Of the 143 ambassadors to the United Nations, the most embattled surely is Israel’s Chaim Herzog. Seventy countries regularly vote against Israel on almost any issue, and more than half of their diplomats personally snub Herzog in the delegate lounges. Two weeks ago an Arab-inspired resolution condemning Zionism as “a form of racism and racial discrimination” was approved in the General Assembly, 72 to 35 (with 32 abstentions), and Herzog lost his diplomatic cool. In an angry speech from the rostrum, he denounced the resolution as anti-Semitic, then, in a disdainful gesture, ripped a copy of it in half.

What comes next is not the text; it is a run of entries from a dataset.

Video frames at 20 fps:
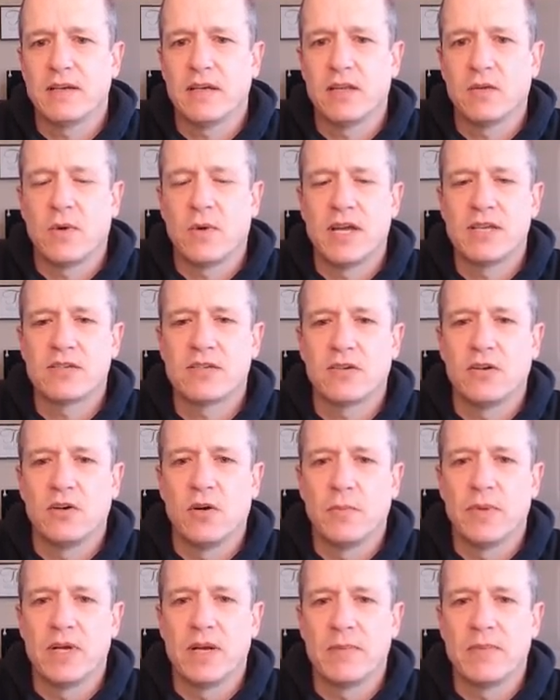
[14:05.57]
Otherwise, it'll
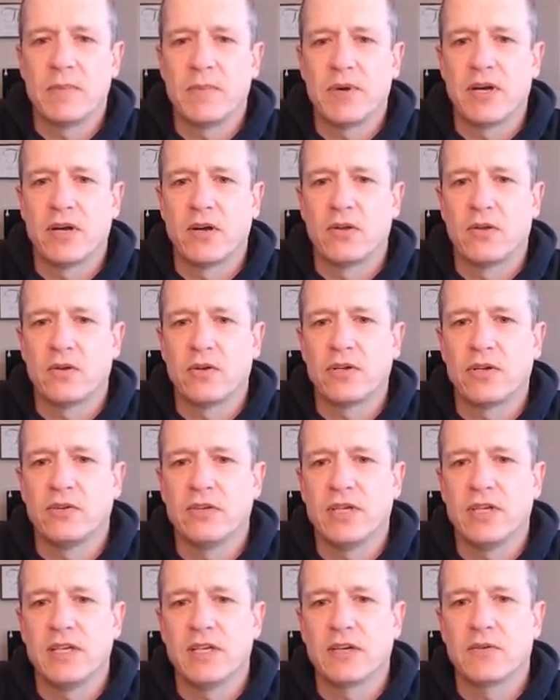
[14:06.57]
open up the barrel or you'll
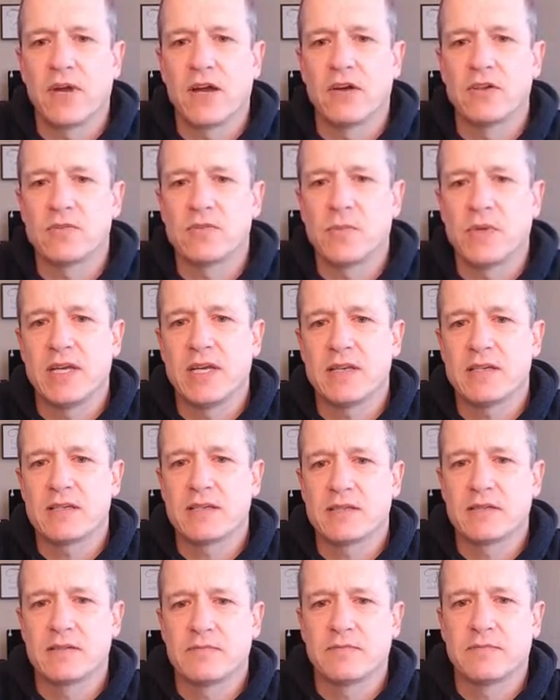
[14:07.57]
need to crouch
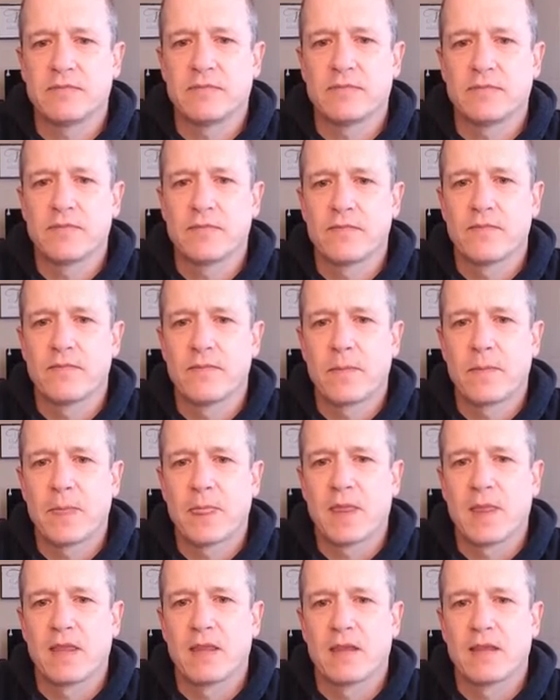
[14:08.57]
place.
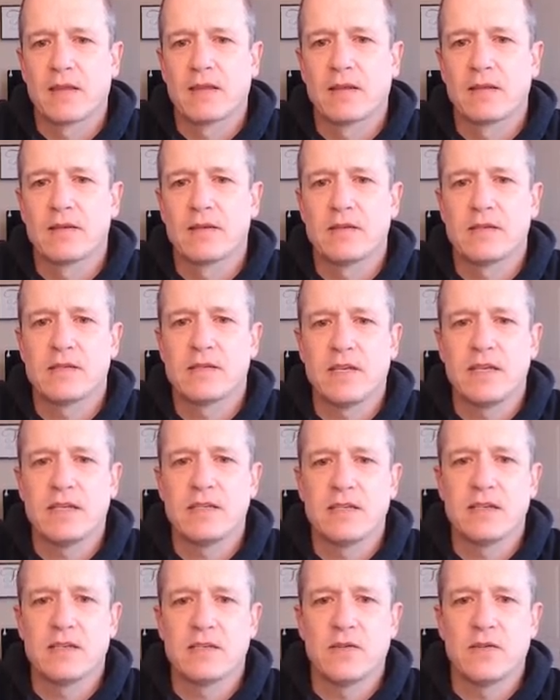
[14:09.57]
It's
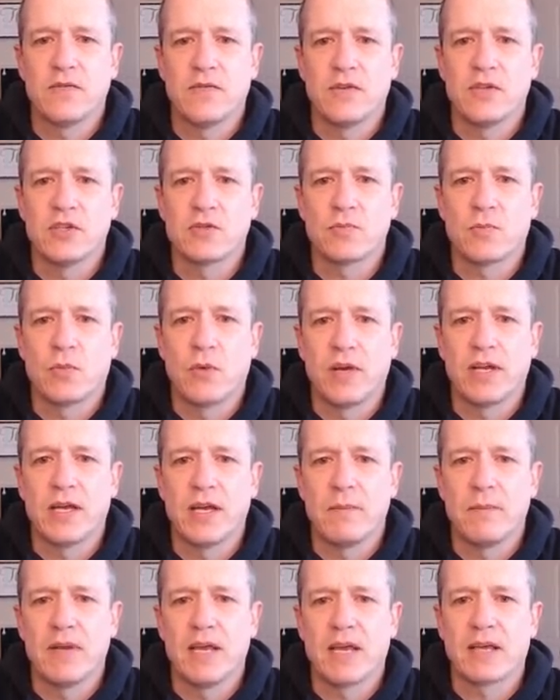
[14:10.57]
easiest if you just point
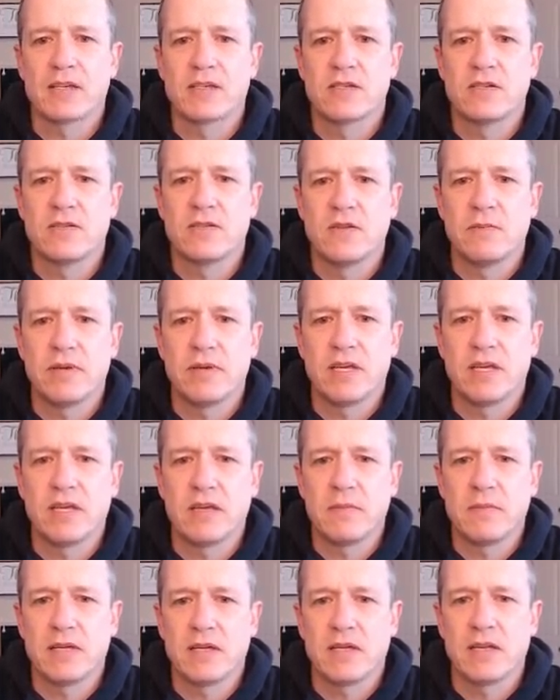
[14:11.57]
up next to the
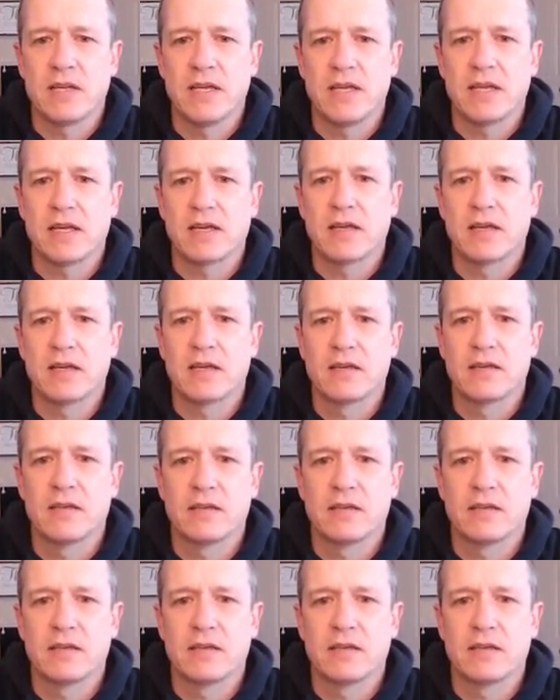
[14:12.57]
beam and click.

“By and large, I am very careful,” says the Belfast-born Herzog. “But I can be impulsive. You’ve got to remember there’s a bit of Irish in me.” To a group of visiting congressmen, Herzog explained: “My feeling at that moment was that for thousands of years we’ve been pushed around and we won’t stand for it any more. To hell with you.” In Western capitals, the loneliest man in the U.N. became something of a hero.
He has long been a hero back home in Israel. At 56, Chaim Herzog has been a captain of industry, the head of Israel’s most prestigious law firm, a best-selling author and the country’s leading military and political commentator. His broadcasts during the 1967 Six-Day War were “must” listening. “Every woman fell in love with him,” an Israeli housewife recalls. “He held our hand when we weren’t sure what would happen.”

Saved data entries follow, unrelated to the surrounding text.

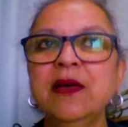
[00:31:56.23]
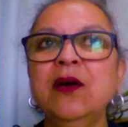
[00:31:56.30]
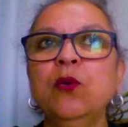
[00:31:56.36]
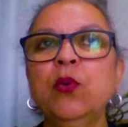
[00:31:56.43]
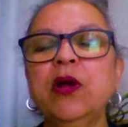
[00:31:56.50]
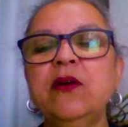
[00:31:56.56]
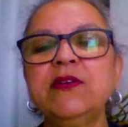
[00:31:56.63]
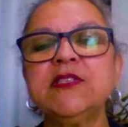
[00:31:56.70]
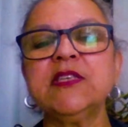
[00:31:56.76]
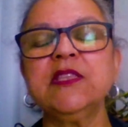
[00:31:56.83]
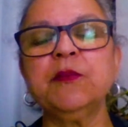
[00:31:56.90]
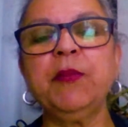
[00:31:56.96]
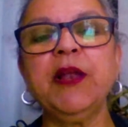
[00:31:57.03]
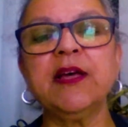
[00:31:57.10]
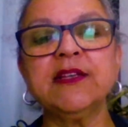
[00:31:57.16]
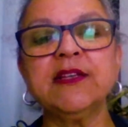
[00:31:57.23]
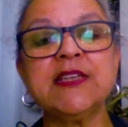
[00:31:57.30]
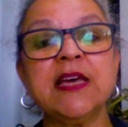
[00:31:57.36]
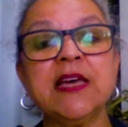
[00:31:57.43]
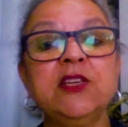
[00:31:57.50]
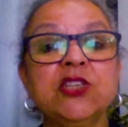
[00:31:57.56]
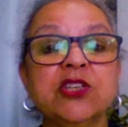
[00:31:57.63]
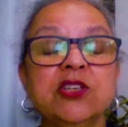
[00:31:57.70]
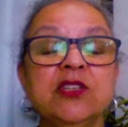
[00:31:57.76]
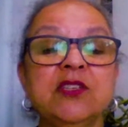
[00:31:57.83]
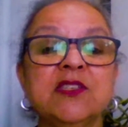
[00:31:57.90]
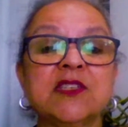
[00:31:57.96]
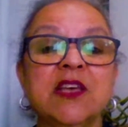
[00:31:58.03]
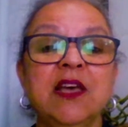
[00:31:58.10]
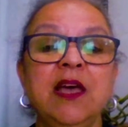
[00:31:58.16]
Whereas in the
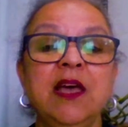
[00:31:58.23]
plantations,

The ambassador’s ramrod posture, impeccable tailoring and bristly moustache give him the look of a military man, and he was that too. The son of the grand rabbi of Ireland and later of Israel, he spent his childhood in Dublin and moved to Palestine at 13. (His mother, who lives in Jerusalem, is a politician and a grande dame of Israeli intellectual society.) In World War II, Herzog was trained at Sandhurst, Britain’s military academy, served in Normandy and Germany and retired as a lieutenant colonel. After the war he got his law degree at the University of London. He was twice head of Israel’s military intelligence, and after the 1967 war he was the first governor of the captured West Bank of the Jordan territory. In 1970 he was dubbed a Knight of the British Empire (“The Queen liked me,” he explains).
He affects a hard, some would say arrogant, outer shell, but Herzog is a warm and devoted family man. His wife, Aura, headed the Council for the Beautification of Israel, and Herzog calls her “the Lady Bird of our country.” Living in New York since August, the family goes to museums and the opera frequently. Herzog keeps fit by playing squash at least twice a week and sailing whenever he has the opportunity.

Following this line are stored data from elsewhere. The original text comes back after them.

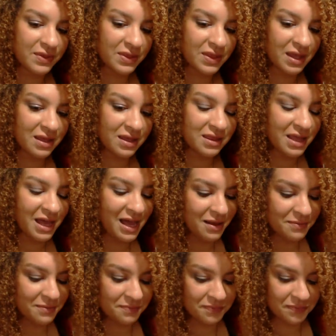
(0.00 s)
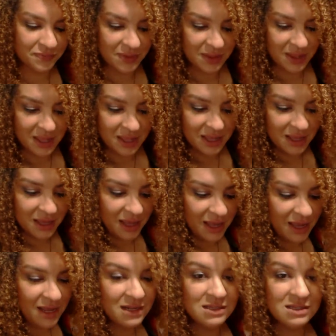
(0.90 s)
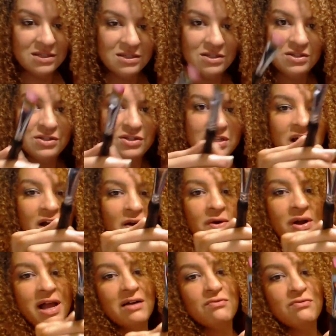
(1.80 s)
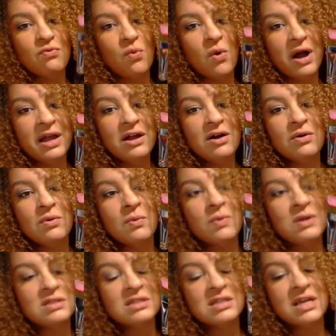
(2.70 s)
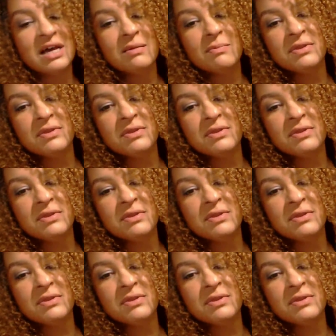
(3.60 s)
Like that. And you see how I have white on one side,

The ambassador speaks flawless English, French, German and Hebrew and understands Spanish and Italian. He is tough. “The Arab function is to get us out of the U.N.,” he says, “and I don’t feel compelled to collaborate with them.” He adds: “The U.N. is a battlefield and I am not prepared to retreat from it.” But it is not combativeness that enables Herzog to survive the daily storm centers at the U.N. “It would be difficult to maintain my equilibrium as Israeli ambassador to the United Nations,” he says gravely, “without a highly developed sense of humor.”